Could you retype the records below exactly as they appear, skipping any pictures?
___
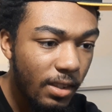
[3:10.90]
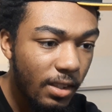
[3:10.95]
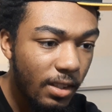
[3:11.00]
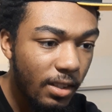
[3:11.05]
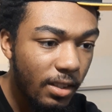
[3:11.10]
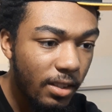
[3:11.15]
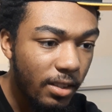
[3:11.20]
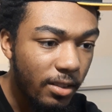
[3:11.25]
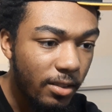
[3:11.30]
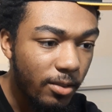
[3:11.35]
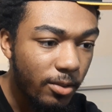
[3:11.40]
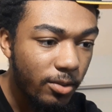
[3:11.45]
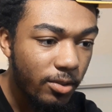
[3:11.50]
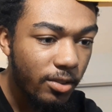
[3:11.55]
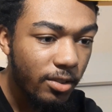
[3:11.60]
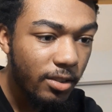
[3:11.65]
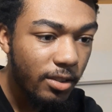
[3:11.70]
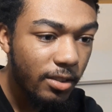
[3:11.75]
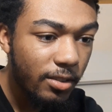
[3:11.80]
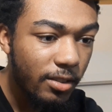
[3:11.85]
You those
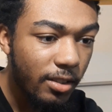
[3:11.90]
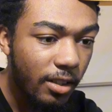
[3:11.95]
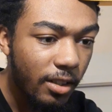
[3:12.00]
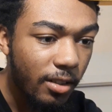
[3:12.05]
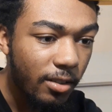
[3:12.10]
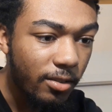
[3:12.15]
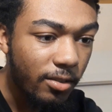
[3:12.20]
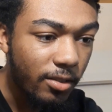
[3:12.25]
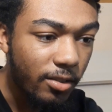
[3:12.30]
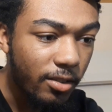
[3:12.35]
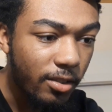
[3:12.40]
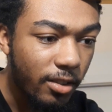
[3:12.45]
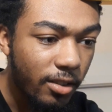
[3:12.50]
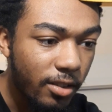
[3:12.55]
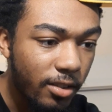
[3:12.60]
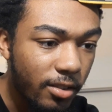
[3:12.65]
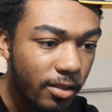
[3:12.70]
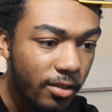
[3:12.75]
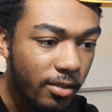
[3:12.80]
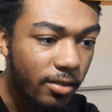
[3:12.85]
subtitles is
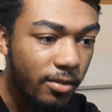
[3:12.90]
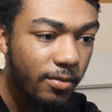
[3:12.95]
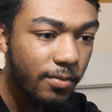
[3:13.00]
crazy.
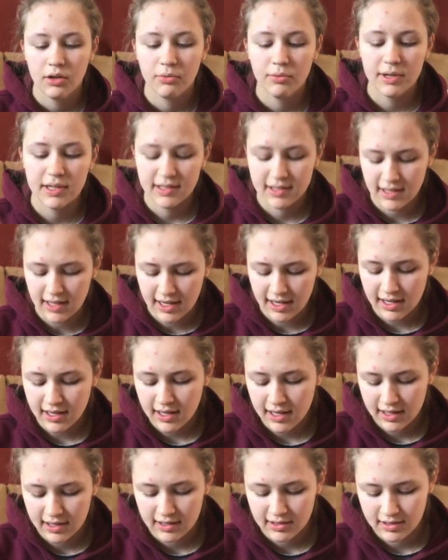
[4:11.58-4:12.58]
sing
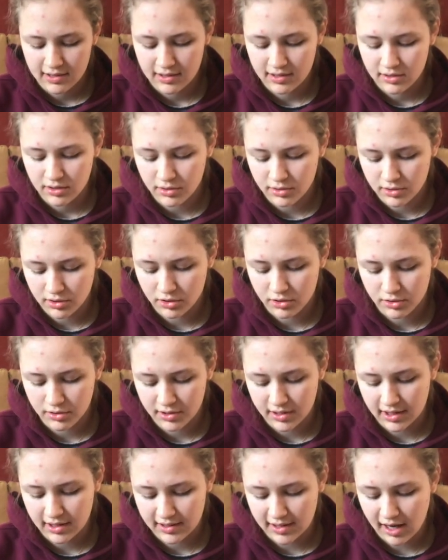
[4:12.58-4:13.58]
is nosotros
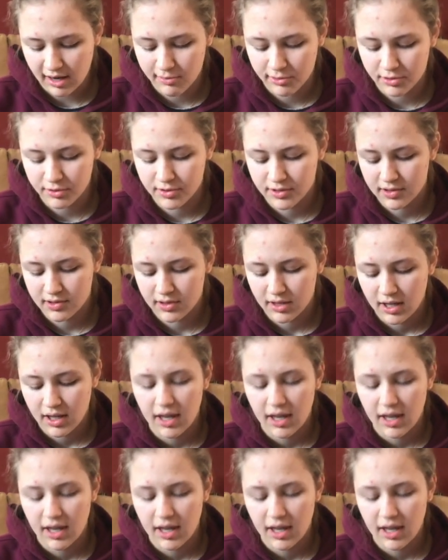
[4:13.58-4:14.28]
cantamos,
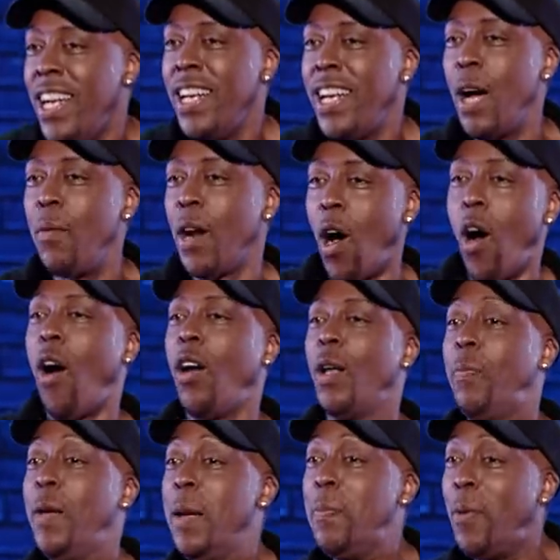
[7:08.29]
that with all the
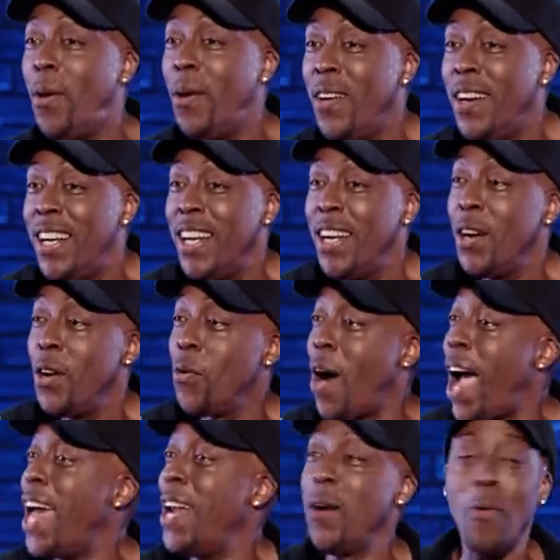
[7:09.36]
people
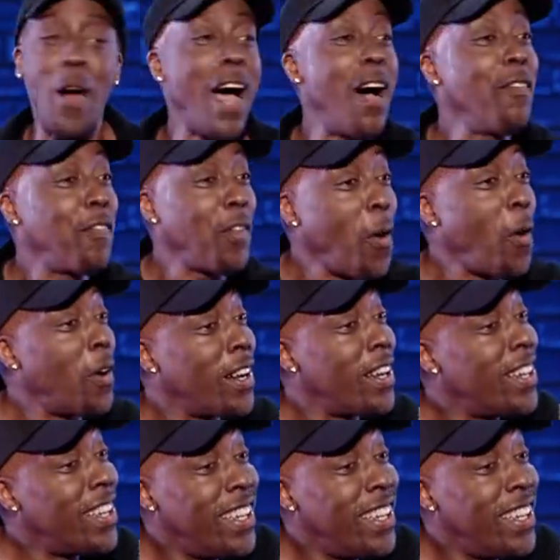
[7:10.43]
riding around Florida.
___
- OUTPUT BELOW -
[3:10.90]
[3:10.95]
[3:11.00]
[3:11.05]
[3:11.10]
[3:11.15]
[3:11.20]
[3:11.25]
[3:11.30]
[3:11.35]
[3:11.40]
[3:11.45]
[3:11.50]
[3:11.55]
[3:11.60]
[3:11.65]
[3:11.70]
[3:11.75]
[3:11.80]
[3:11.85]
You those
[3:11.90]
[3:11.95]
[3:12.00]
[3:12.05]
[3:12.10]
[3:12.15]
[3:12.20]
[3:12.25]
[3:12.30]
[3:12.35]
[3:12.40]
[3:12.45]
[3:12.50]
[3:12.55]
[3:12.60]
[3:12.65]
[3:12.70]
[3:12.75]
[3:12.80]
[3:12.85]
subtitles is
[3:12.90]
[3:12.95]
[3:13.00]
crazy.
[4:11.58-4:12.58]
sing
[4:12.58-4:13.58]
is nosotros
[4:13.58-4:14.28]
cantamos,
[7:08.29]
that with all the
[7:09.36]
people
[7:10.43]
riding around Florida.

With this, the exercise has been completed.